**Stored data entries:**
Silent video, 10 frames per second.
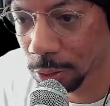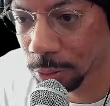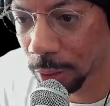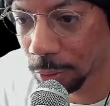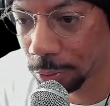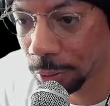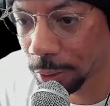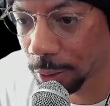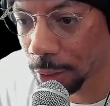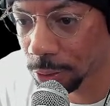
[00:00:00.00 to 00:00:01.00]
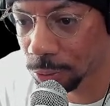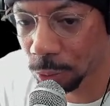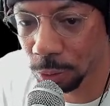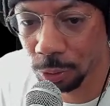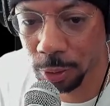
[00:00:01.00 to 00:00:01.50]
right? 50,000,
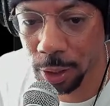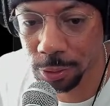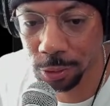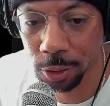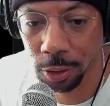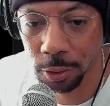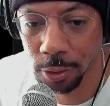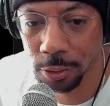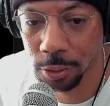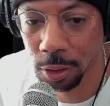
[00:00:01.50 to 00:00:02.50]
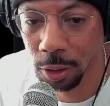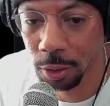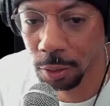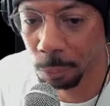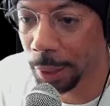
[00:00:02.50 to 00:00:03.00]
44,000, 38,000.
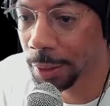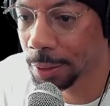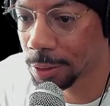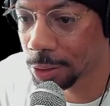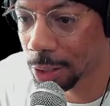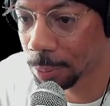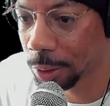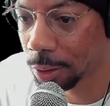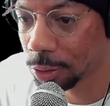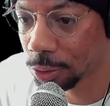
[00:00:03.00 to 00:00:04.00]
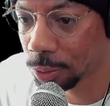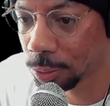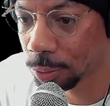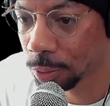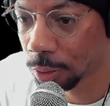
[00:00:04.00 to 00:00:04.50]
Binance is coming
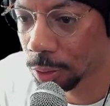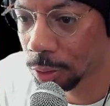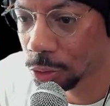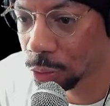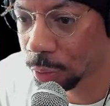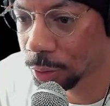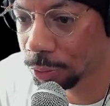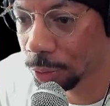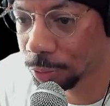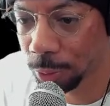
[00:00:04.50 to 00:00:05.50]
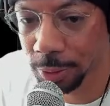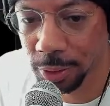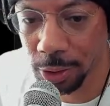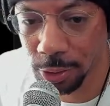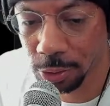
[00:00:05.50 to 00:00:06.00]
into
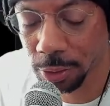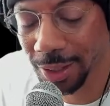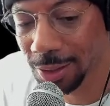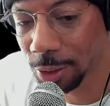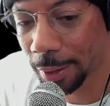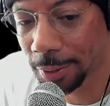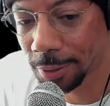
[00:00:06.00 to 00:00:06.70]
2414. So there is a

**Exercise goal:**
Output each of the lines above exactly, apart from the images.

**Reply to the exercise:**
Silent video, 10 frames per second.
[00:00:00.00 to 00:00:01.00]
[00:00:01.00 to 00:00:01.50]
right? 50,000,
[00:00:01.50 to 00:00:02.50]
[00:00:02.50 to 00:00:03.00]
44,000, 38,000.
[00:00:03.00 to 00:00:04.00]
[00:00:04.00 to 00:00:04.50]
Binance is coming
[00:00:04.50 to 00:00:05.50]
[00:00:05.50 to 00:00:06.00]
into
[00:00:06.00 to 00:00:06.70]
2414. So there is a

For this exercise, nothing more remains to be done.